--- Your instructions ---
Your answer must be the full listing below, restated word for word, with no pictures in it.

** Opening Supplied information block **

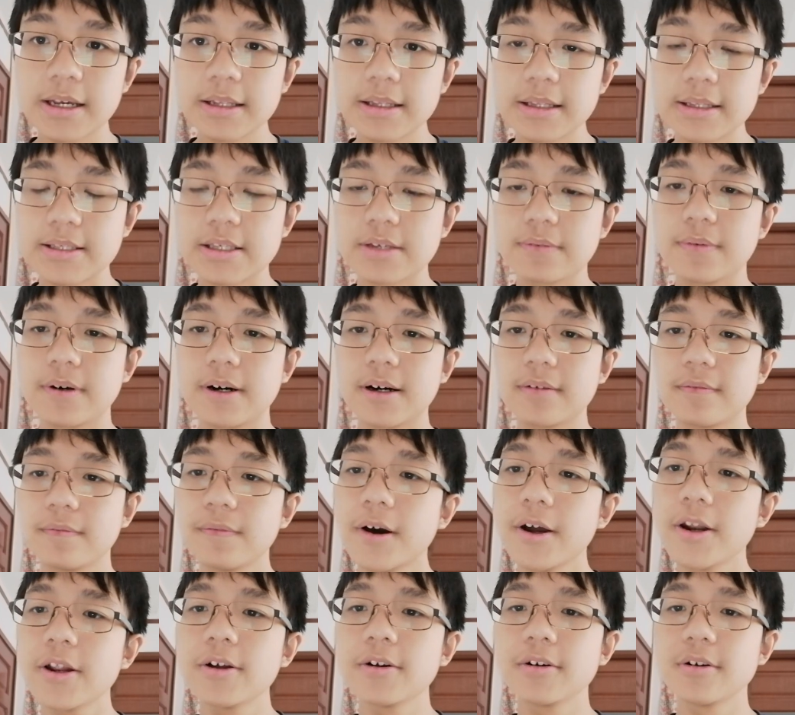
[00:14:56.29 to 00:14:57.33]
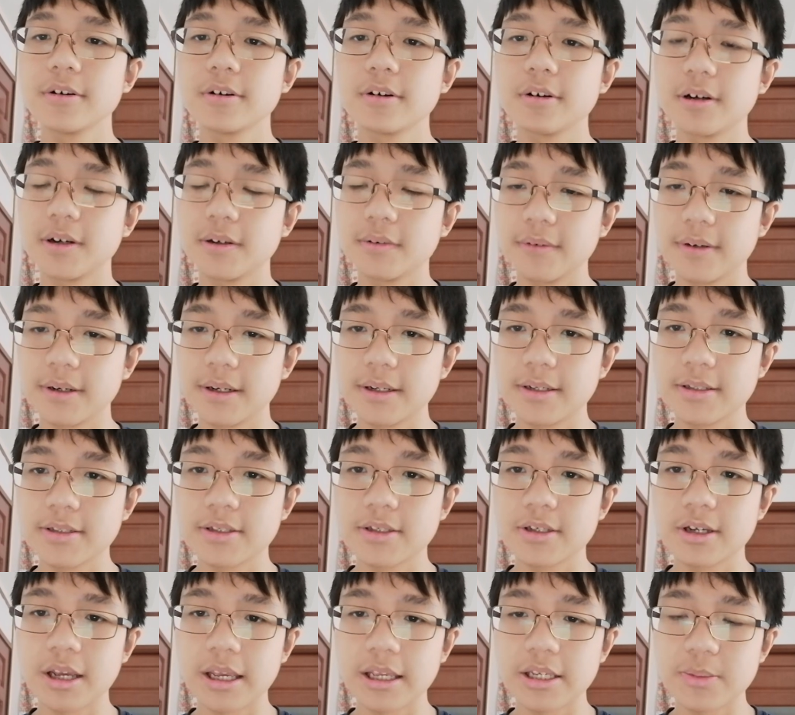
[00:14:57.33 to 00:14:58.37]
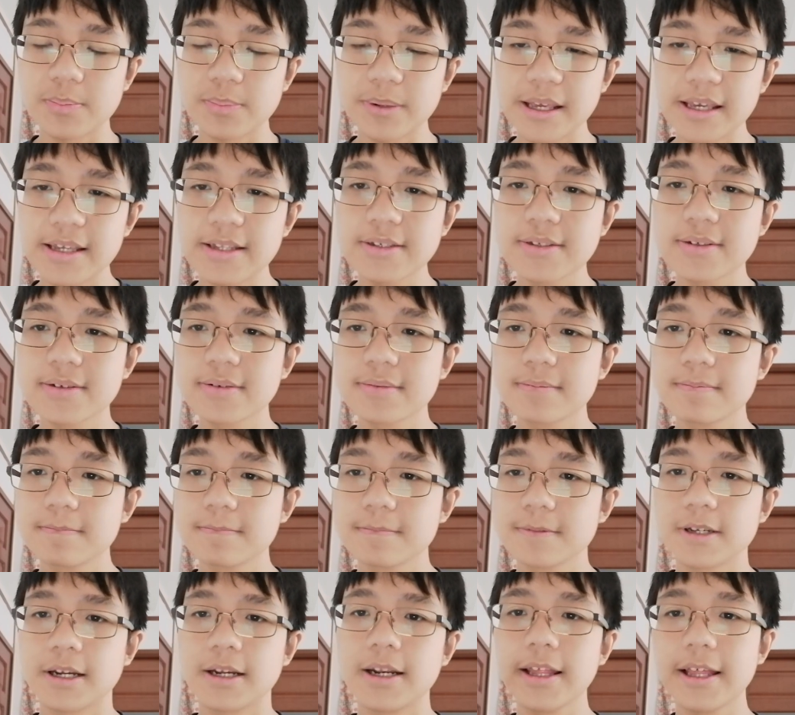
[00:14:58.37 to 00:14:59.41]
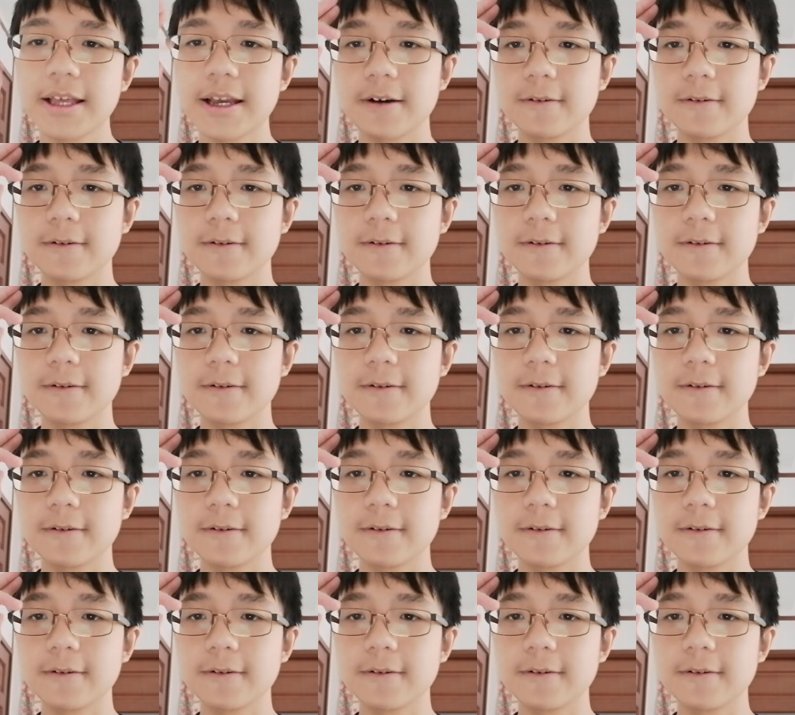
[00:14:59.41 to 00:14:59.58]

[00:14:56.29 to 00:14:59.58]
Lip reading: This is Avon Fada, Avon Explains, signing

** Closing Supplied information block **

--- Written solution ---
[00:14:56.29 to 00:14:57.33]
[00:14:57.33 to 00:14:58.37]
[00:14:58.37 to 00:14:59.41]
[00:14:59.41 to 00:14:59.58]

[00:14:56.29 to 00:14:59.58]
Lip reading: This is Avon Fada, Avon Explains, signing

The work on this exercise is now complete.